Econometrics is a set of methods for estimating economic relationship. Recall that Economics is a discipline to explain and predict economic variables. Econometrics is thus a tool to help establish economists’ claims quantitatively. To explain and predict variables, the evidence needs to be more than correlation. Explanation implies causality. Establishing causality is however far from easy.

The fundamental difference of Economics (along with Econometrics) and Physical Sciences is that economists are unable to conduct controlled experiments (though economists are increasingly applying techniques developed by Psychology). Economic data are nonexperimental and collected in uncontrolled environment.

In a laboratory-controlled experiment, scientists can fix all other factors constant but adjust one of the variable and check how it affects the outcome. For example, two groups of mouse have been fed identical food, living in identical environment. One day the scientist gives an additional drug to one group (treatment group) but not the other (control group) and studies the impact for the subsequent days. By controlling all other factors, we are able to establish causality because any differences during the subsequent days are (almost) certainly due to the drug given to the treatment group. In our economy, it is by no means possible. Econometrics is thus developed along this important difference.

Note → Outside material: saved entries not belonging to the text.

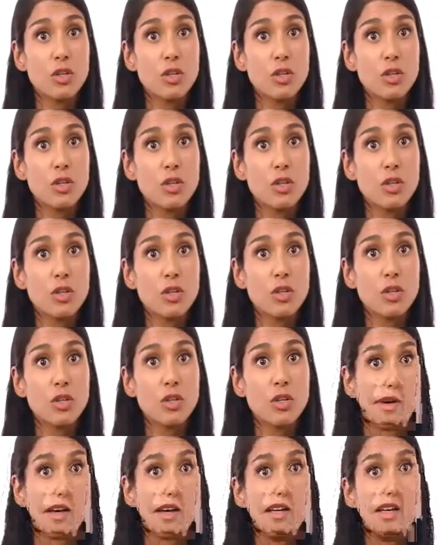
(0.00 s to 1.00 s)
A
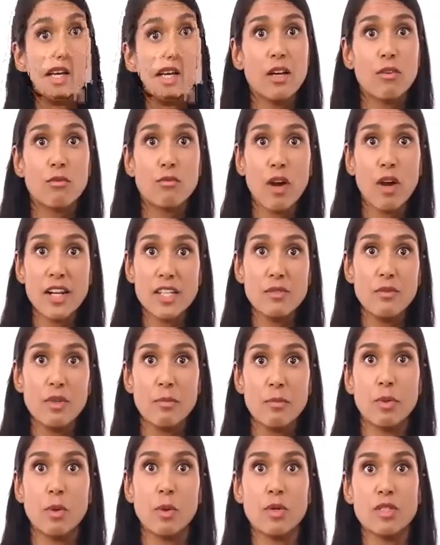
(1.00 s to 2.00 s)
briefing paper,
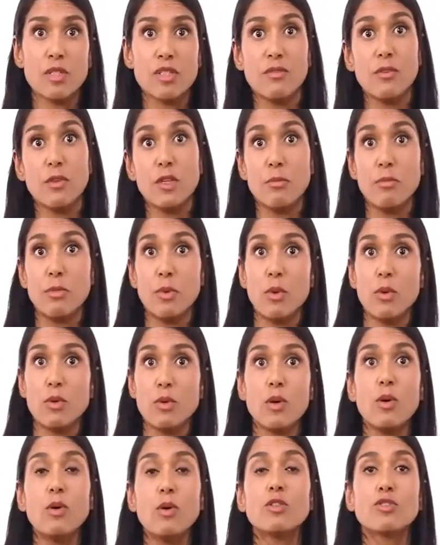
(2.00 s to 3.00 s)
write a report for the
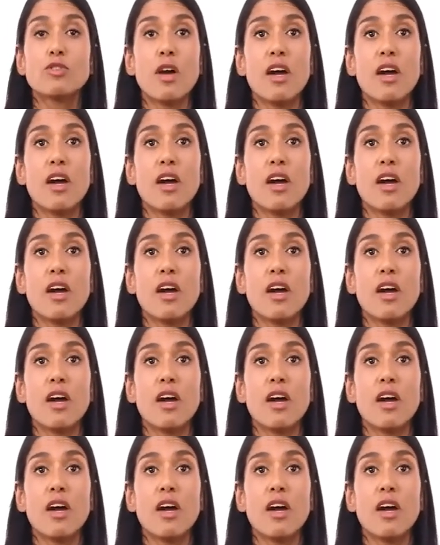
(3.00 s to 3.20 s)
board.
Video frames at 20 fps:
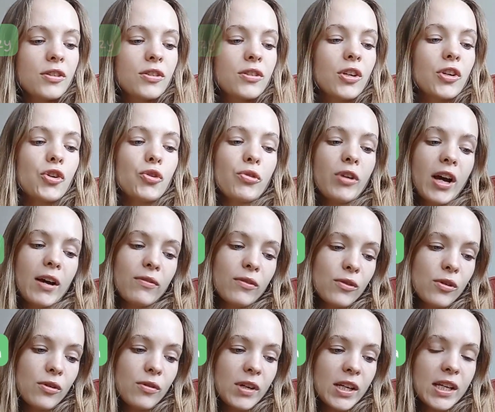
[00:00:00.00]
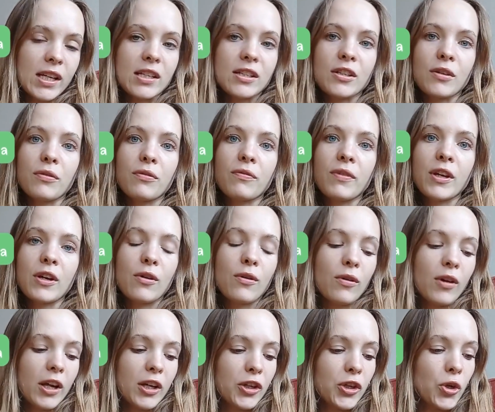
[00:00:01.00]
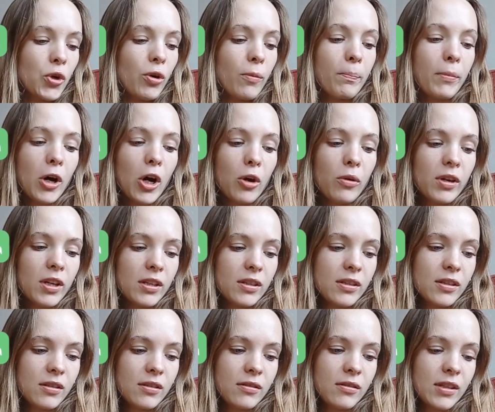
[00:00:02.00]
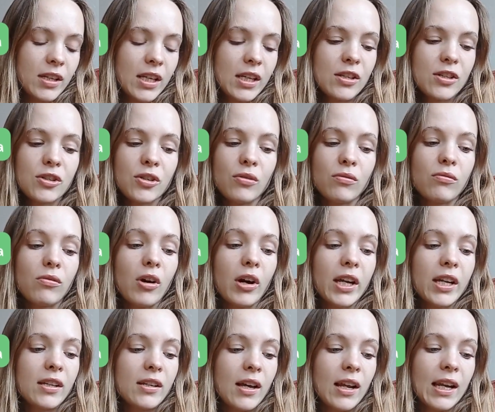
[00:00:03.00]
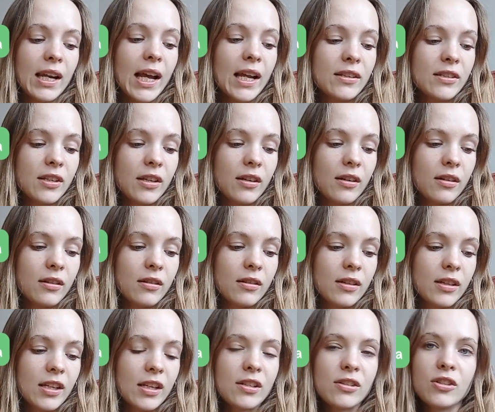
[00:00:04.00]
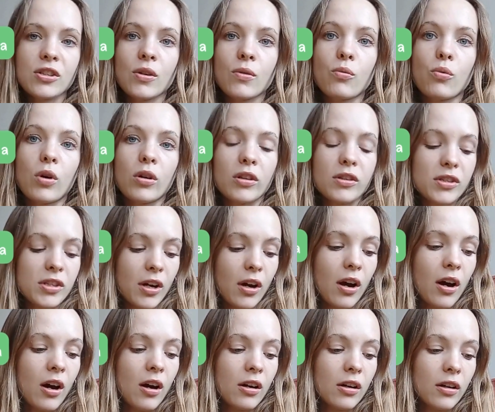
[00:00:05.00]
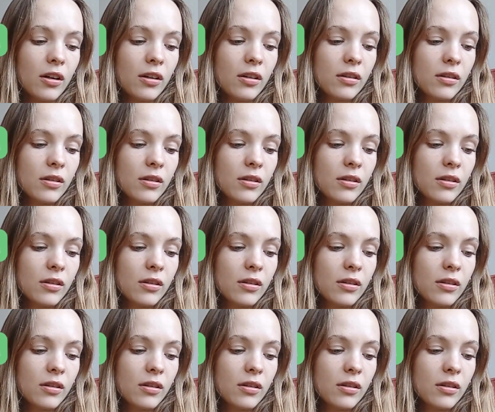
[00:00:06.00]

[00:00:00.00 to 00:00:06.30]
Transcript: To travel is to feel like you're a poet. It's to write a letter. It's to want to hug.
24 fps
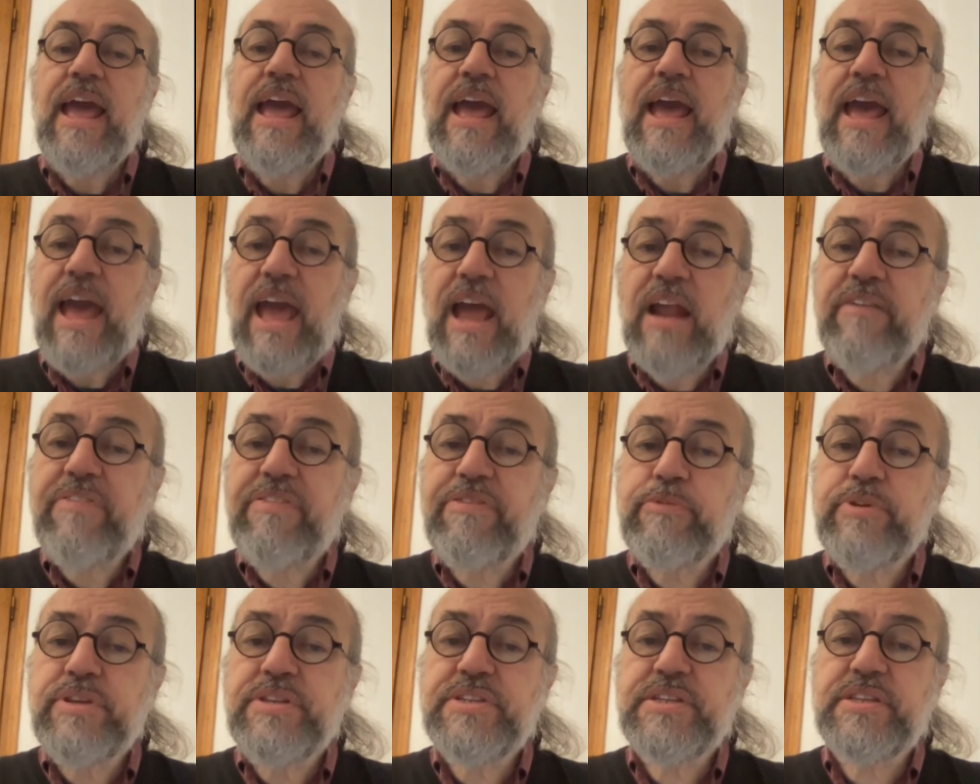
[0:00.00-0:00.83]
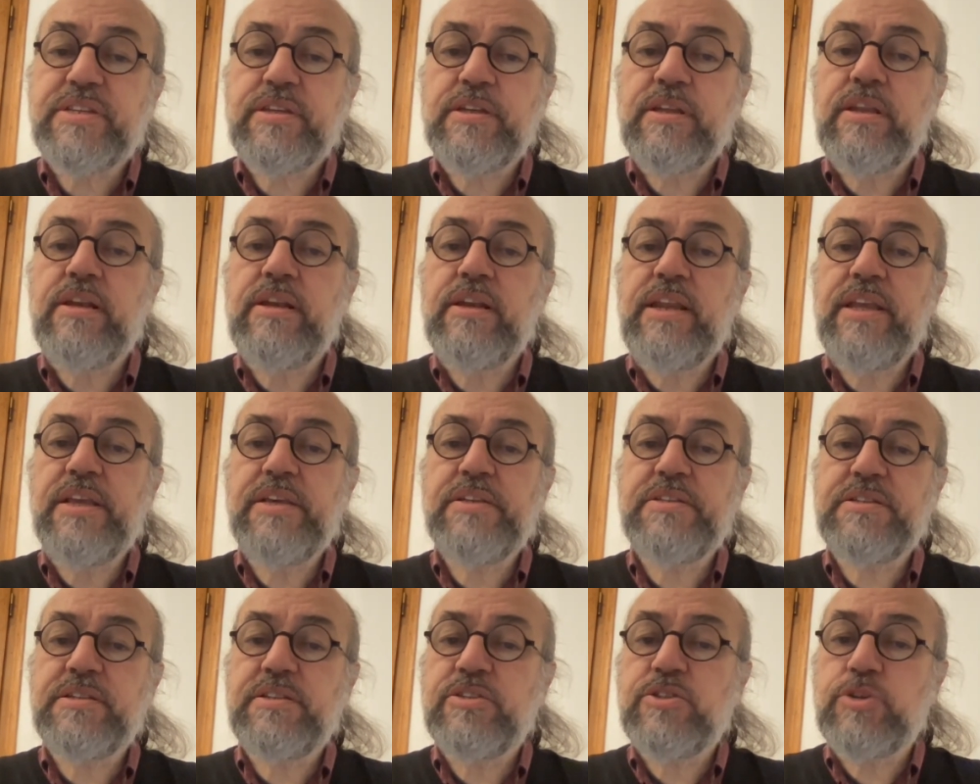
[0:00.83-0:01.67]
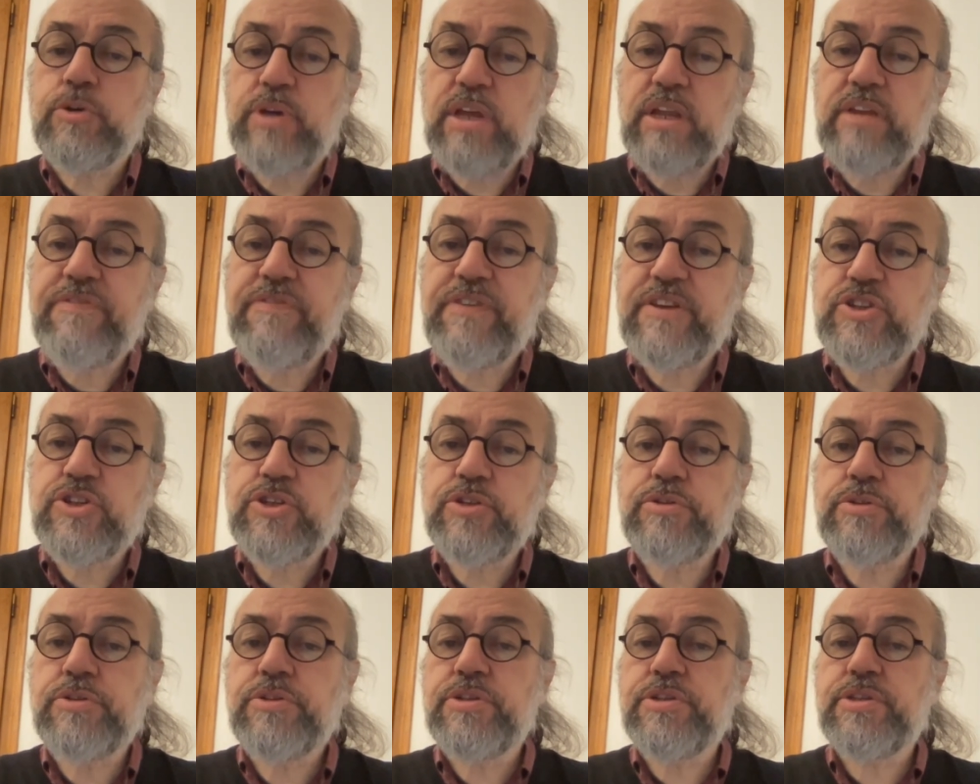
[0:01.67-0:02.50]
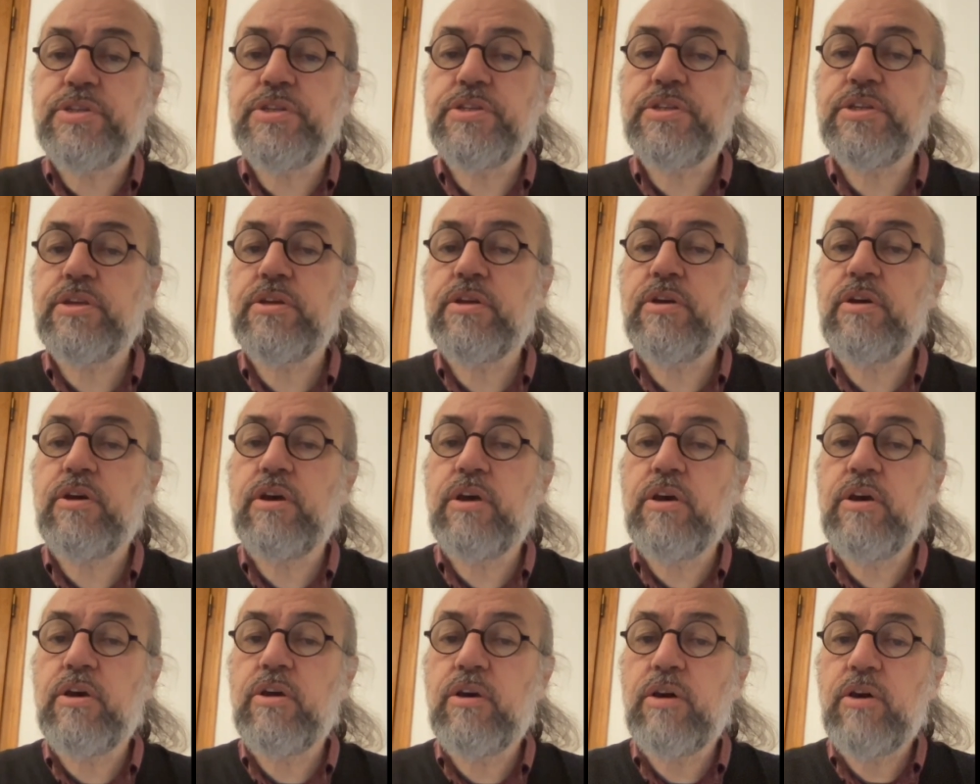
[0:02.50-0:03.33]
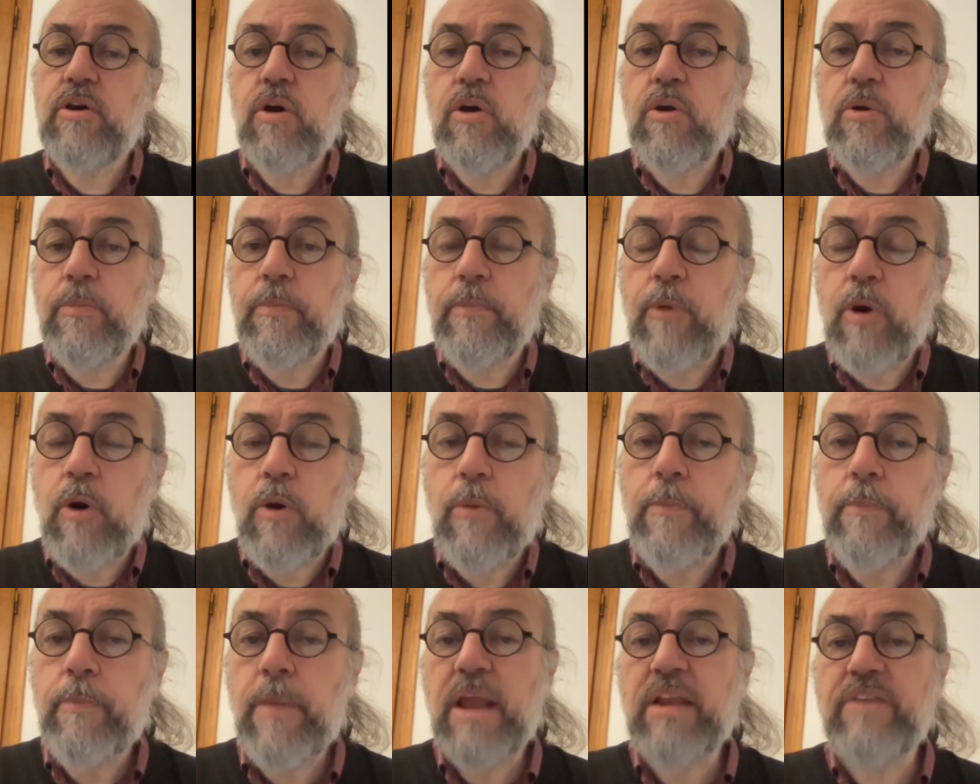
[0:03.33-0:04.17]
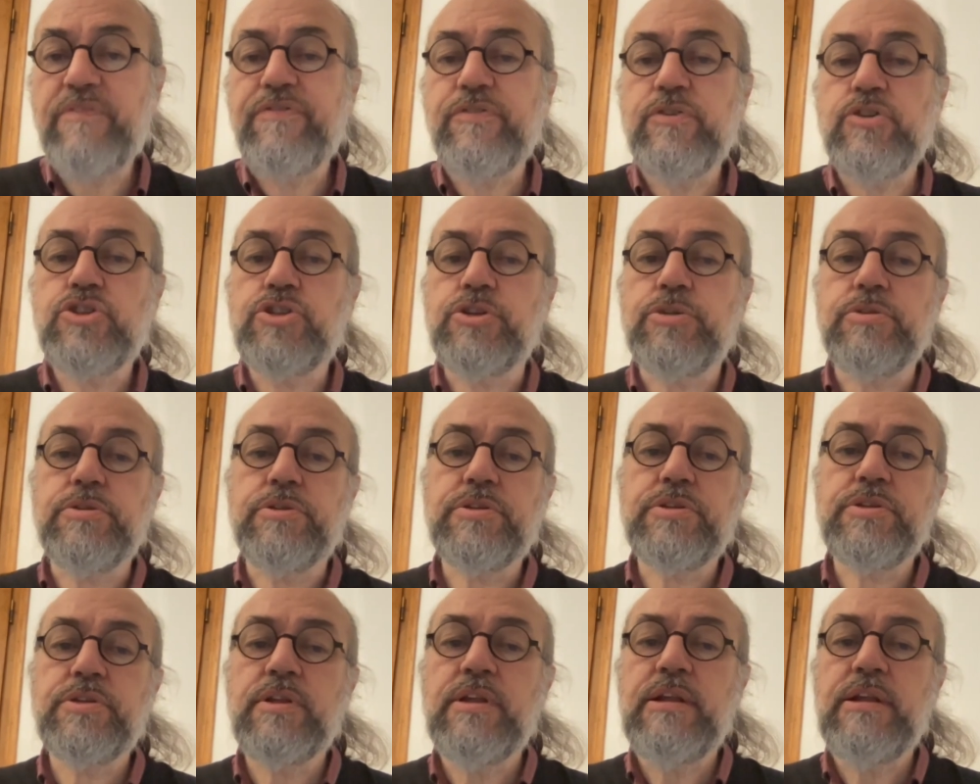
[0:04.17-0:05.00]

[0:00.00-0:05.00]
Health risk linked to infectious uh, or malfunctions,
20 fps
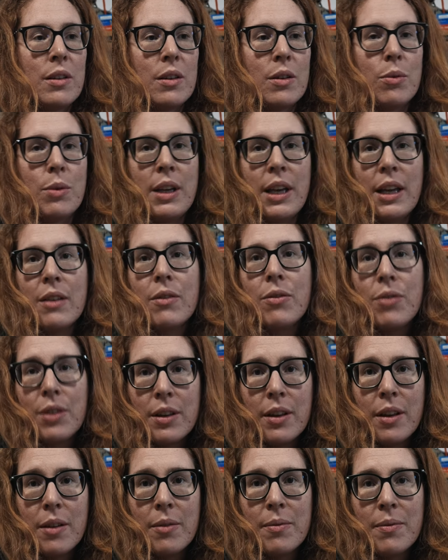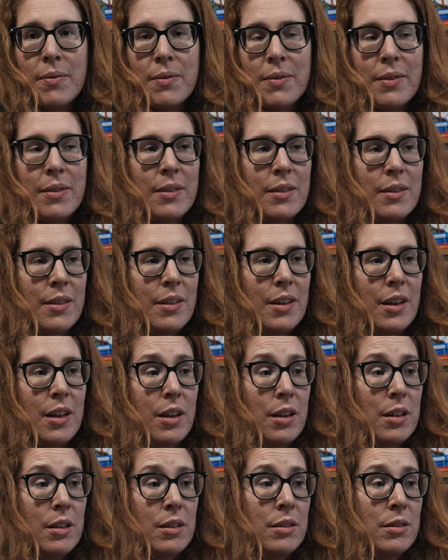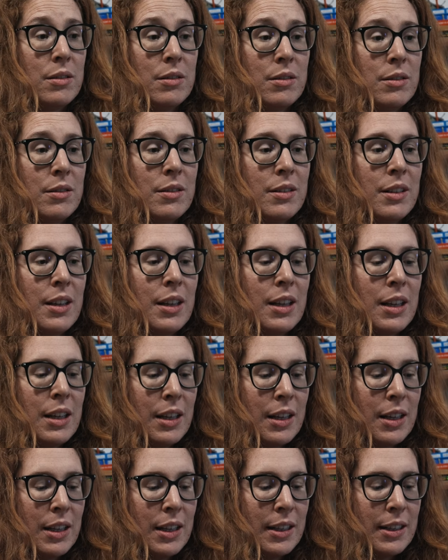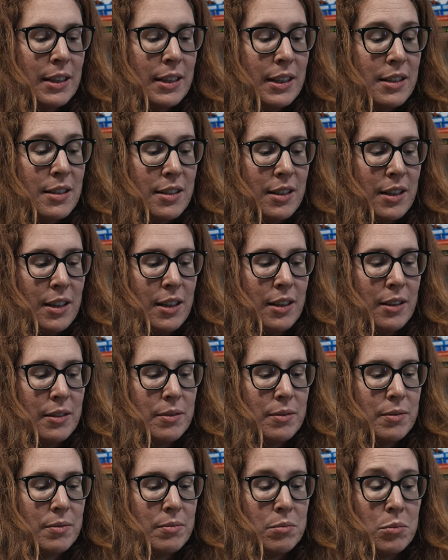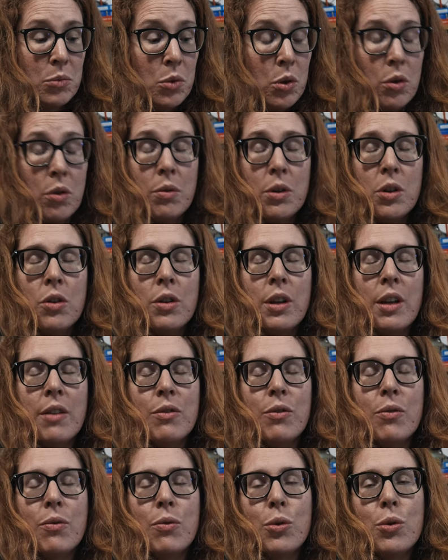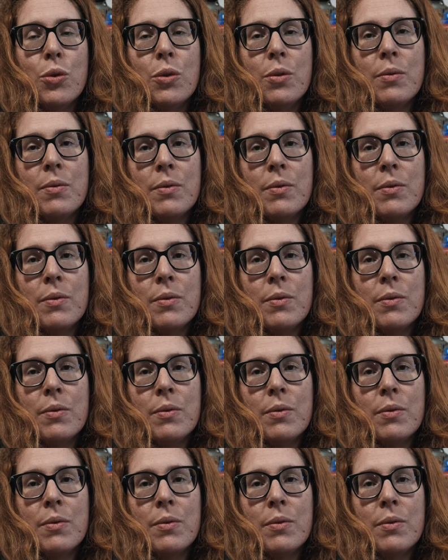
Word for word: uh, we can feed them, and they say, no, no, we don't have food.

A lot of social scientists may have experience with multivariate regressions. If one can include all variables of the true data-generating process, we can in principle replicate the laboratory environment and establish claims of causality. However, a lot of relevant factors in Social Sciences are either unobservable, for example, preferences, or hardly be measured. Some appeal to survey data to overcome the problem but surveys are plagued with many other disadvantages. Sometimes the problem of missing some variables is due to our ignorance; we can never be sure that we have known the true model. As a result, Econometrics is developed to deal with the limitation of Statistics to study causality.

Types of Data

Before we start any econometric analysis, we should understand the data we have got. In general, we have three main types of variables and four main types of datasets.


Numerical Variable

This is the most common type of variables. They are usually continuous and the difference of two random values matter; the distance from 1 to 2 is different from that from 2 to 4.

Binary Variable

It is either 0 or 1. I am either male or female. One either passes or fails the examination, and so on.

Categorical Variable

It is an integer, which refers to a defined meaning. For example, I have obtained a dataset of occupational choices of thousands of workers. The value “1” of the variable “Occupation” refers to “Accountant”, “2” “Butcher”, “3” “Clerk”, etc.


Cross-sectional Data

Each observation is supposed to be independent; the value of one observation does not affect the value of another. They may be individuals, companies, cities, and countries. Oftentimes we can assume random sampling for a cross-sectional dataset.

Time-series Data

A time-series data measures an entity over time. For example, GDP is a time-series data since it measures the economic production at different points of the time. The main issue with time-series data is that two consecutive values are highly likely correlated. One may find an OLS estimator suffering from serial correlation.

Panel Data

If we have the information of many individuals over different points of time, we have obtained a panel data. The advantage of having panel data is that we could control for individual-specific and time-specific factors, allowing us to focus on other more interesting factors. One should be aware of the difference between short (N>T) and long (N<T) panel data.